━━ RECORDS SUPPLIED

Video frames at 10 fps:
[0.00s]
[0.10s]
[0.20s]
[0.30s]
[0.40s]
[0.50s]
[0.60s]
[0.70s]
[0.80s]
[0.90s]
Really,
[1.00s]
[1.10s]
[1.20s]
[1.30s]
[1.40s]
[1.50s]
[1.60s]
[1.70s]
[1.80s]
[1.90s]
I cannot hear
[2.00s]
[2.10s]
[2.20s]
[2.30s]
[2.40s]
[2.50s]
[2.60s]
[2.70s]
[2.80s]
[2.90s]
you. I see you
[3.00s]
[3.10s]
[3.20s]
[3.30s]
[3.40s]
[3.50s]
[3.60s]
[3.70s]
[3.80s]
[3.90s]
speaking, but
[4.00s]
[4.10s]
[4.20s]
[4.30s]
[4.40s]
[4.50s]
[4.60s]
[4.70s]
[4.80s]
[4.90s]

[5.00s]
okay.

━━━━
━━ RECORDS SUPPLIED

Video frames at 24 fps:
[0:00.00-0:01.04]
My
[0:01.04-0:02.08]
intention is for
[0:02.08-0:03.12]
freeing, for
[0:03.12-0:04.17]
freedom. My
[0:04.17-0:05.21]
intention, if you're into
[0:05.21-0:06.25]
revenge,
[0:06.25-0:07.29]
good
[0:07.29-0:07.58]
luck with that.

━━━━
━━ RECORDS SUPPLIED

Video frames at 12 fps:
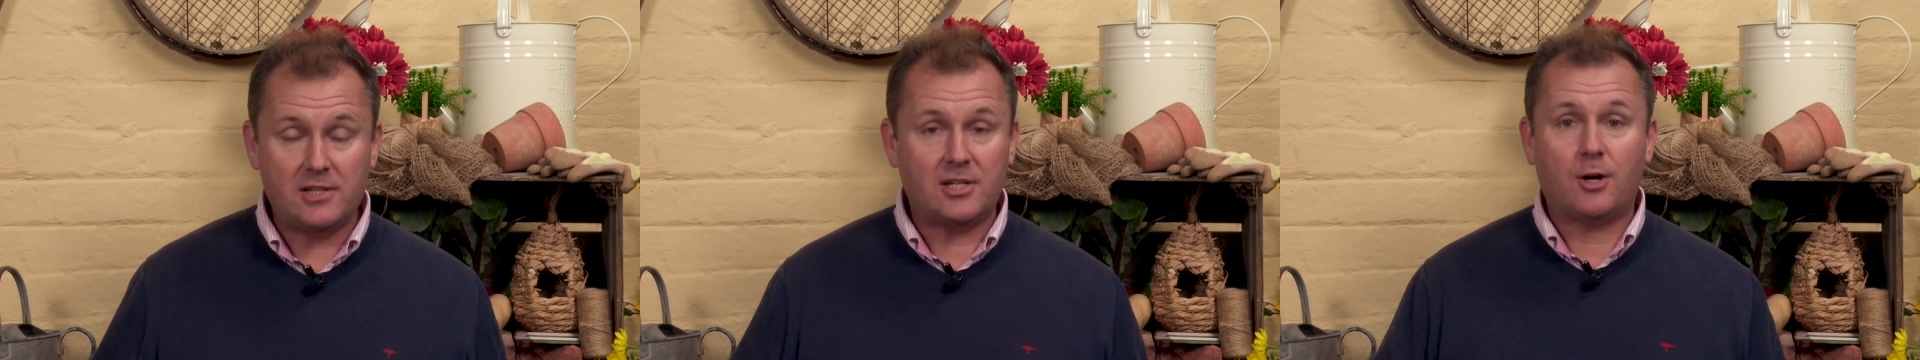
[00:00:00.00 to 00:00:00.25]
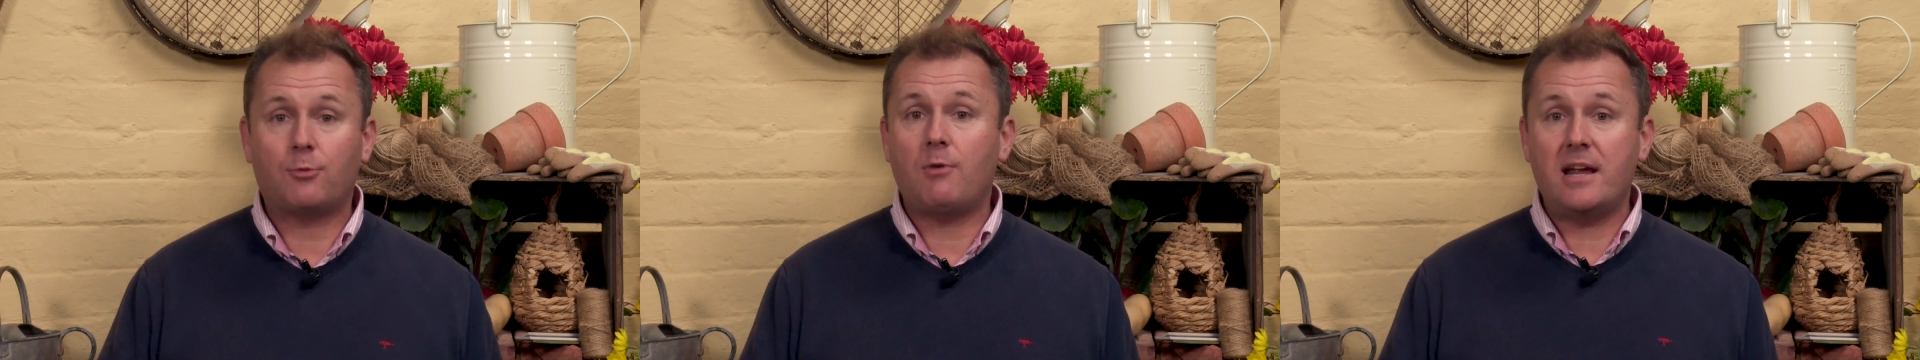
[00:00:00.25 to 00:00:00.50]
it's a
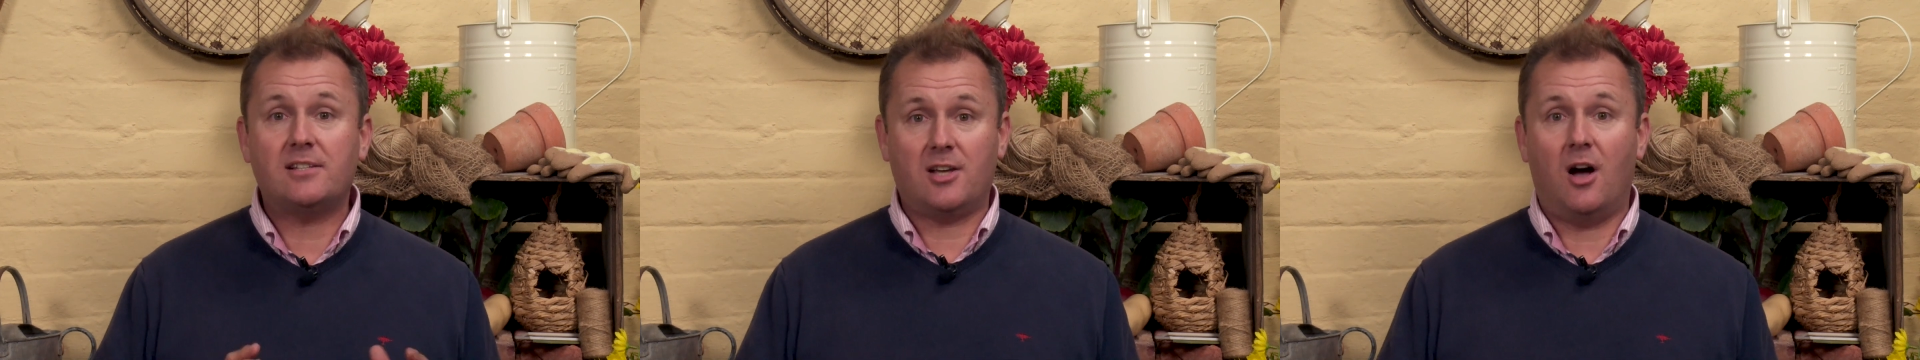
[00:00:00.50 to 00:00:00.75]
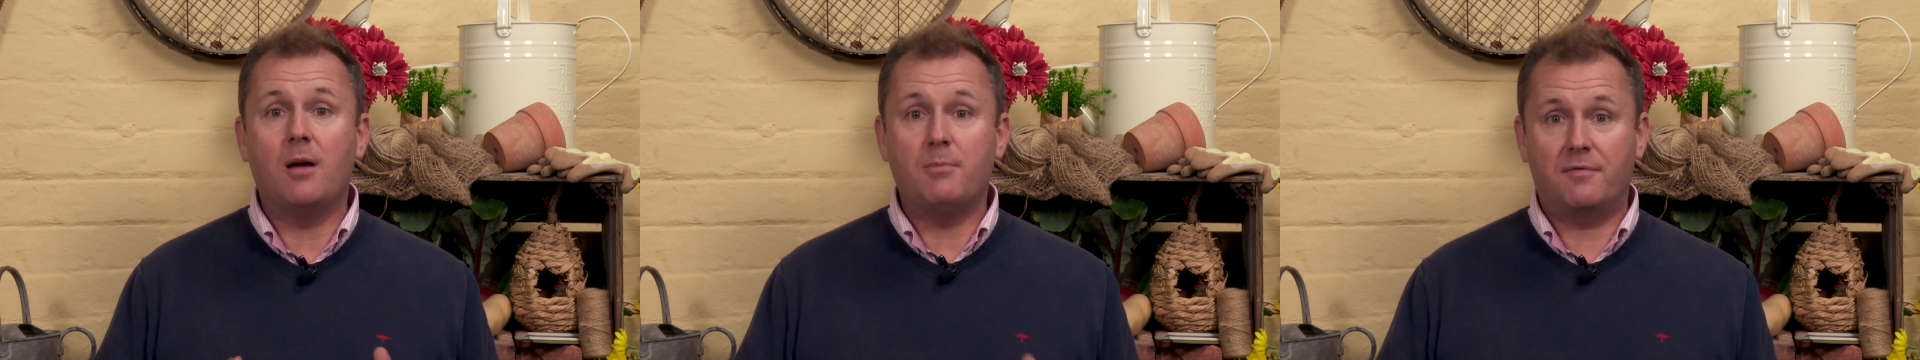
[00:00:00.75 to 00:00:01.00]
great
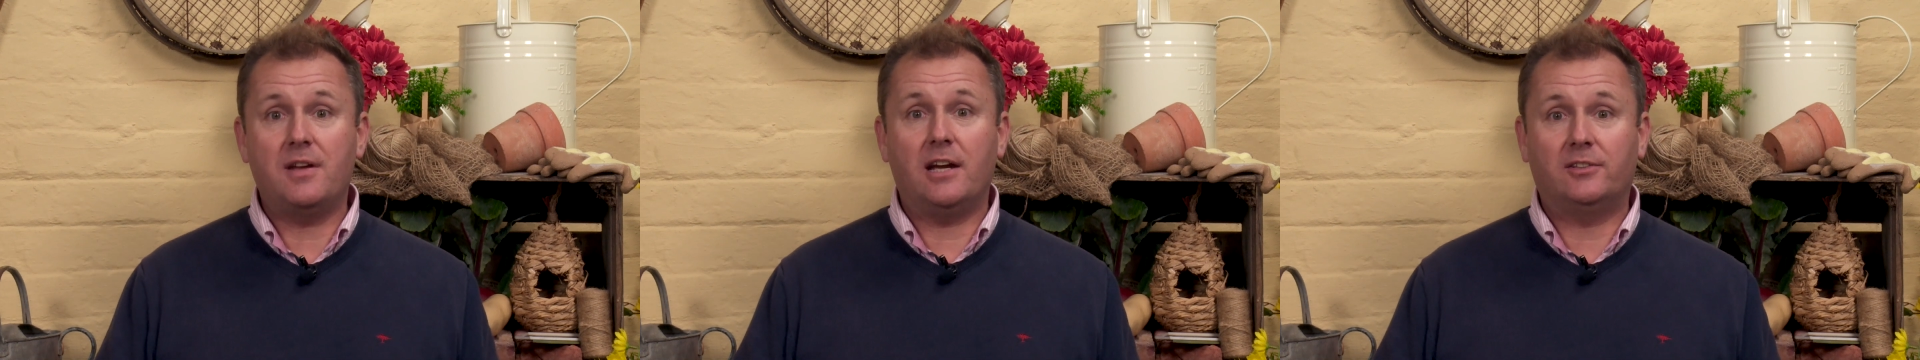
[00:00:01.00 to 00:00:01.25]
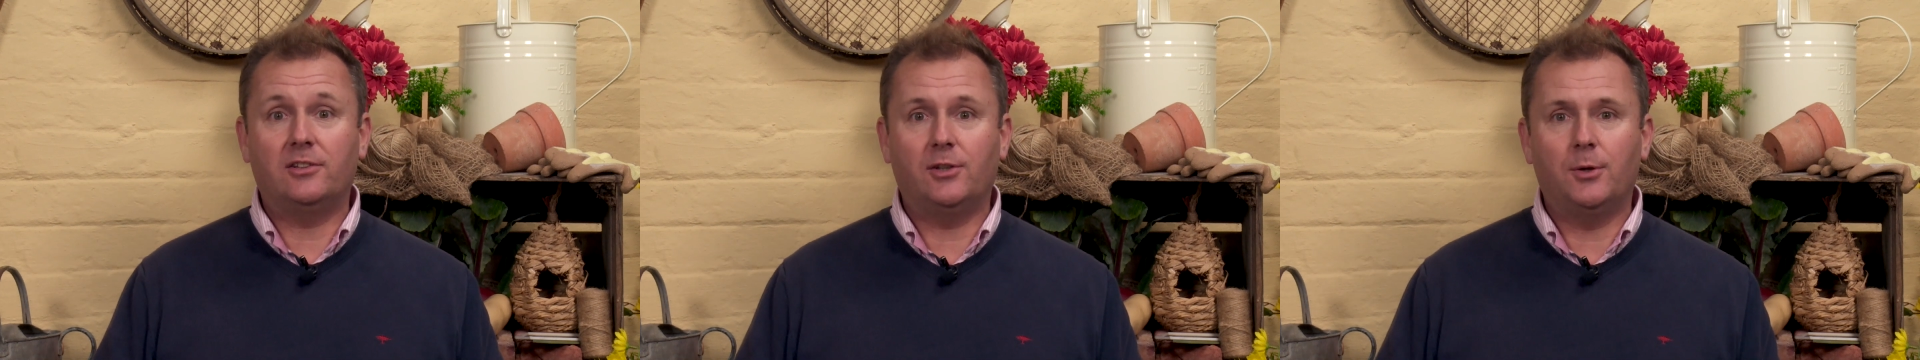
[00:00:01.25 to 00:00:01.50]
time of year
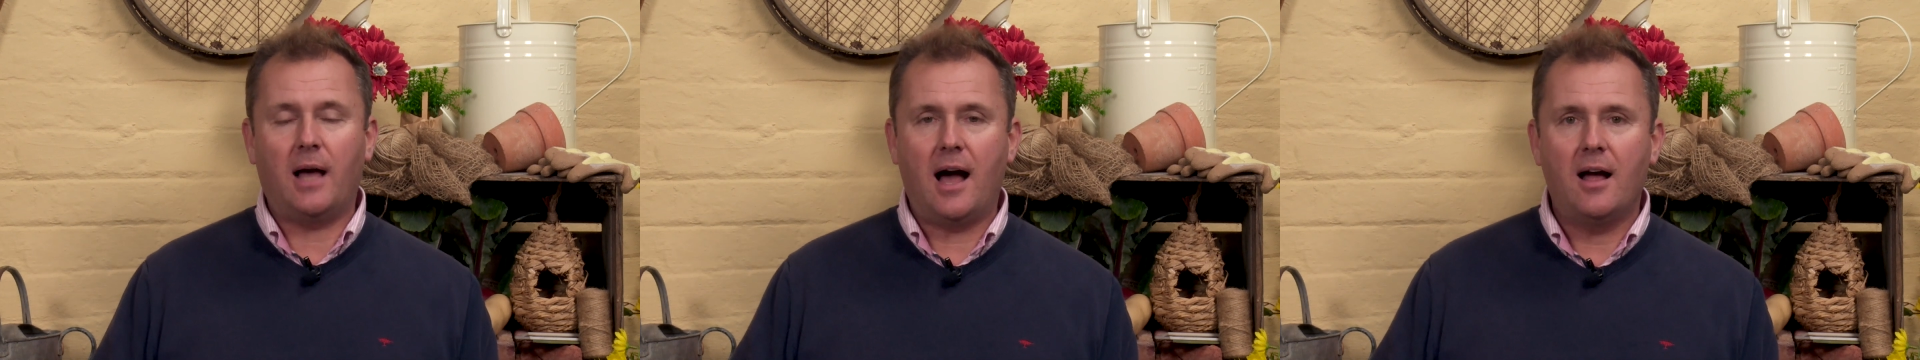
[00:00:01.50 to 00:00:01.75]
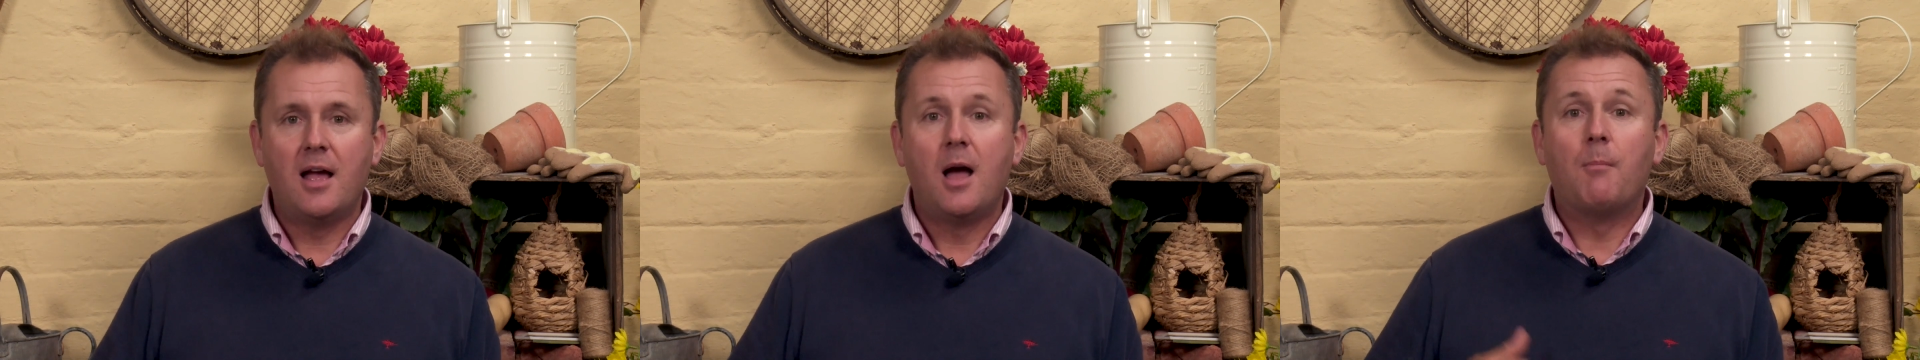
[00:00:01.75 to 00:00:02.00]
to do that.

━━━━

> TASK DETAILS: The expected output is every line of the records in which the string "Video" appears.

> ANSWER TO THE EXERCISE:
Video frames at 10 fps:
Video frames at 24 fps:
Video frames at 12 fps:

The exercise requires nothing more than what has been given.